I think calculating time_to_status1/2/3
(what i am trying to get at) should look something like this:
case when count(date_applied) over (partition by rep_id) >=10 then
datediff(day, date_created, date_applied for the 10th user that applied with that rep) end as time_to_status1,
case when count(date_applied) over (partition by rep_id) >=5 then
datediff(day, date_created, date_applied for the 5th user that applied with that rep) end as time_to_status2,
case when count(date_applied) over (partition by rep_id) >=1 then
datediff(day, date_created, date_applied for the 1st user that applied with that rep) end as time_to_status3
Any help is greatly appreciated!
--Edit--
Sample current data:
rep_id user_id date_created date_applied status
1 1 1/1/2018 6:43:22 AM 1/5/2018 2:45:15 PM status2
1 2 1/1/2018 6:43:22 AM 1/5/2018 3:35:15 PM status2
1 3 1/1/2018 6:43:22 AM 1/6/2018 4:25:15 PM status2
1 4 1/1/2018 6:43:22 AM 1/7/2018 5:05:15 PM status2
1 5 1/1/2018 6:43:22 AM 1/10/2018 3:35:15 PM status2
1 6 1/1/2018 6:43:22 AM 1/15/2018 12:55:23 PM status2
2 7 1/12/2018 1:13:42 PM 1/15/2018 4:25:15 PM status3
2 8 1/12/2018 1:13:42 PM 1/16/2018 1:05:15 PM status3
2 9 1/12/2018 1:13:42 PM 1/16/2018 3:35:15 PM status3
3 10 1/20/2018 10:13:15 AM 1/26/2018 7:25:15 PM status3
4 11 1/21/2018 3:33:23 PM (null) no_status
Desired output:
rep_id user_id date_created date_applied status time_to_status1 time_to_status2 time_to_status3
1 1 1/1/2018 6:43:22 AM 1/5/2018 2:45:15 PM status2 (null) 9 (null)

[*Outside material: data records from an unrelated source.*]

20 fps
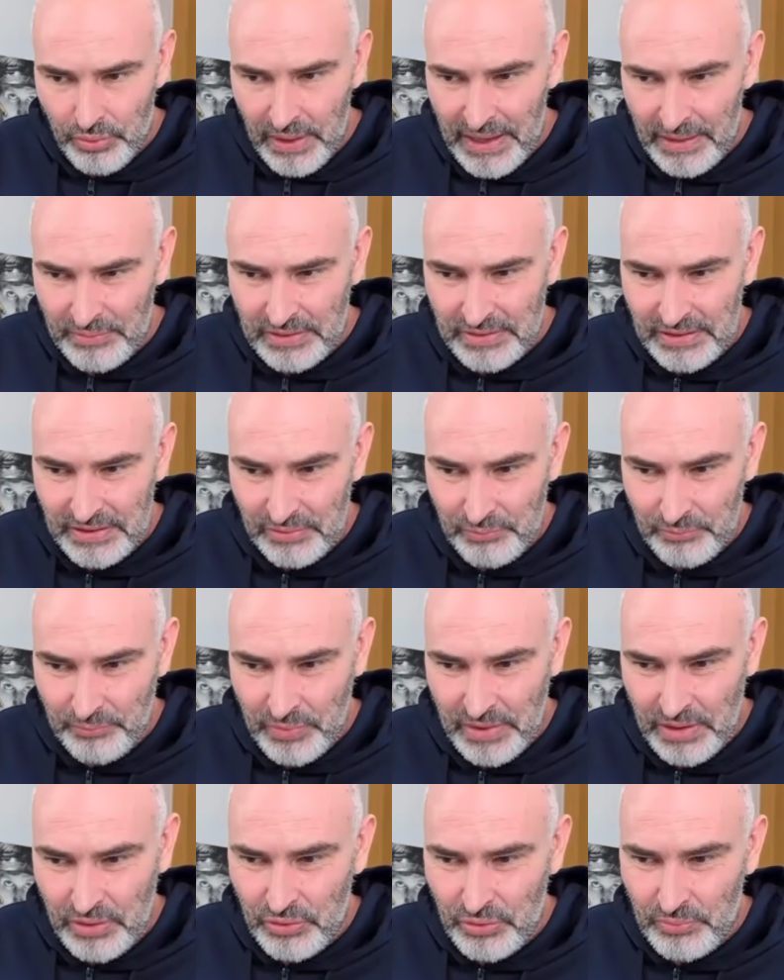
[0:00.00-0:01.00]
Having this
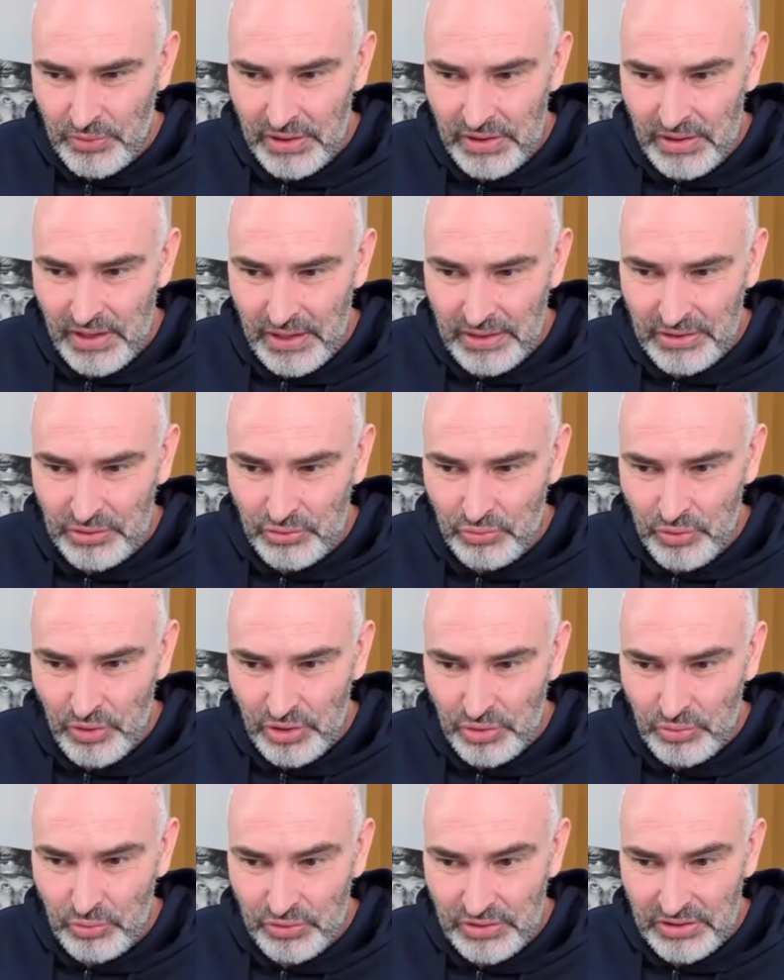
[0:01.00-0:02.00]
pyramid-like
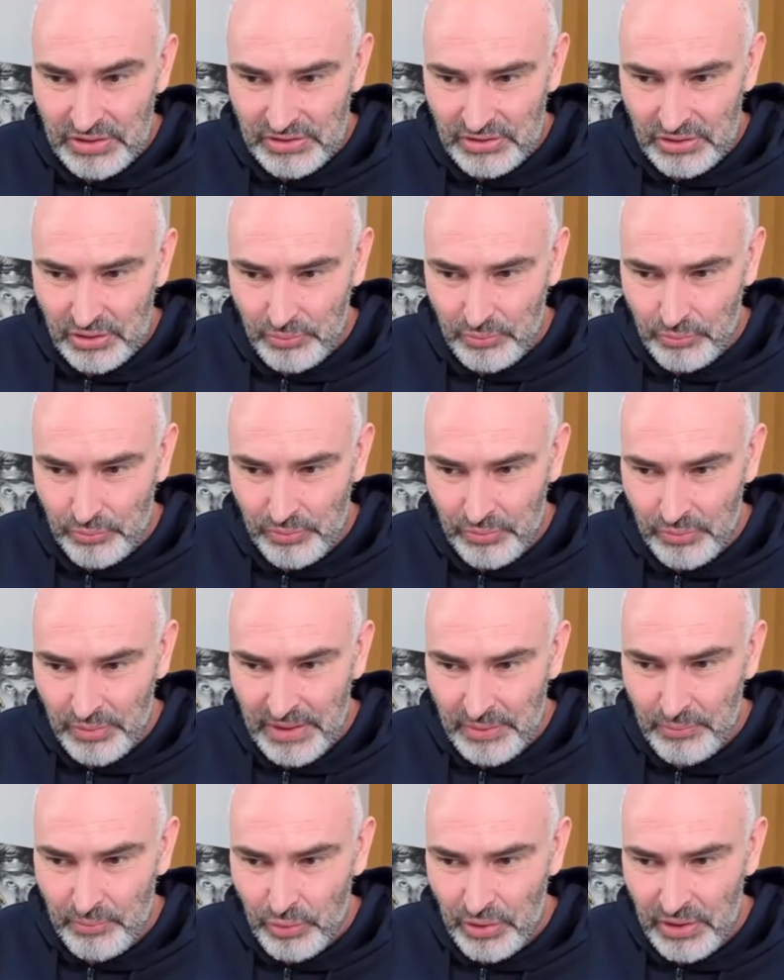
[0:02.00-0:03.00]
structural system
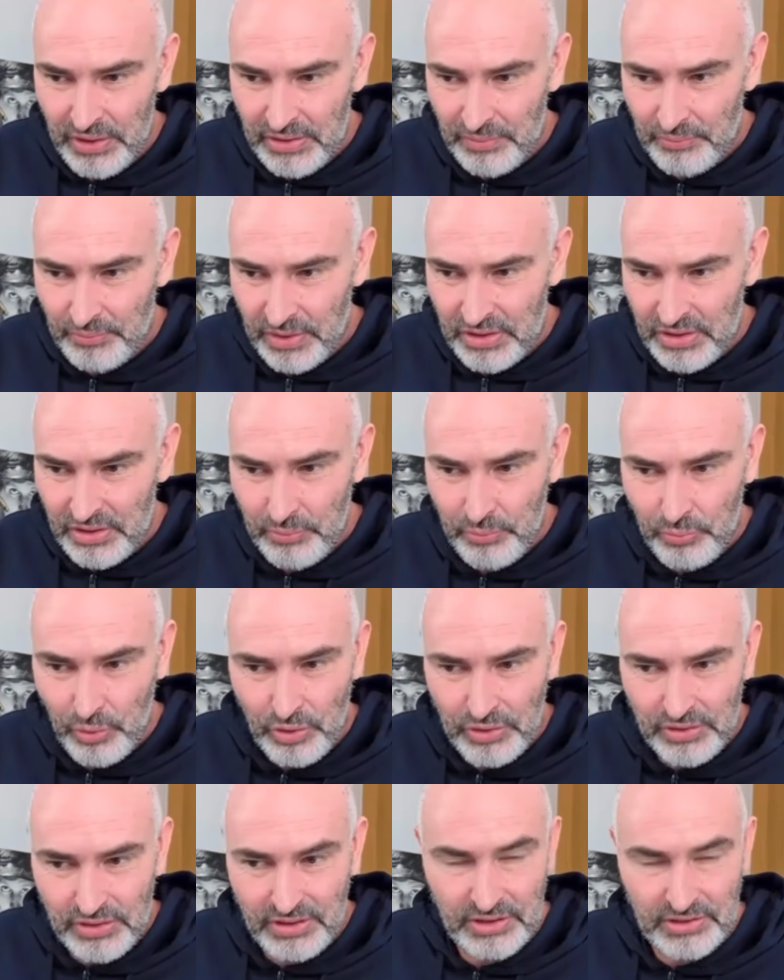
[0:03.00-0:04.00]
and putting the bishop
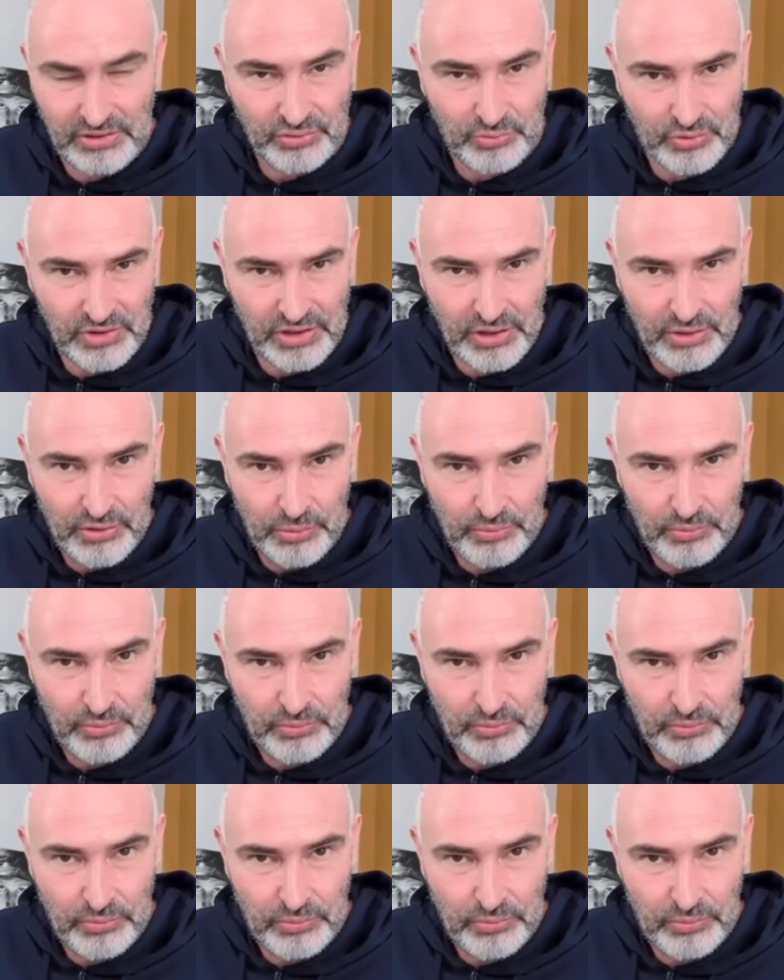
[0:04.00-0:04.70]
on d3.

1 2 1/1/2018 6:43:22 AM 1/5/2018 3:35:15 PM status2 (null) 9 (null)
1 3 1/1/2018 6:43:22 AM 1/6/2018 4:25:15 PM status2 (null) 9 (null)
1 4 1/1/2018 6:43:22 AM 1/7/2018 5:05:15 PM status2 (null) 9 (null)
1 5 1/1/2018 6:43:22 AM 1/10/2018 3:35:15 PM status2 (null) 9 (null)
1 6 1/1/2018 6:43:22 AM 1/15/2018 12:55:23 PM status2 (null) 9 (null)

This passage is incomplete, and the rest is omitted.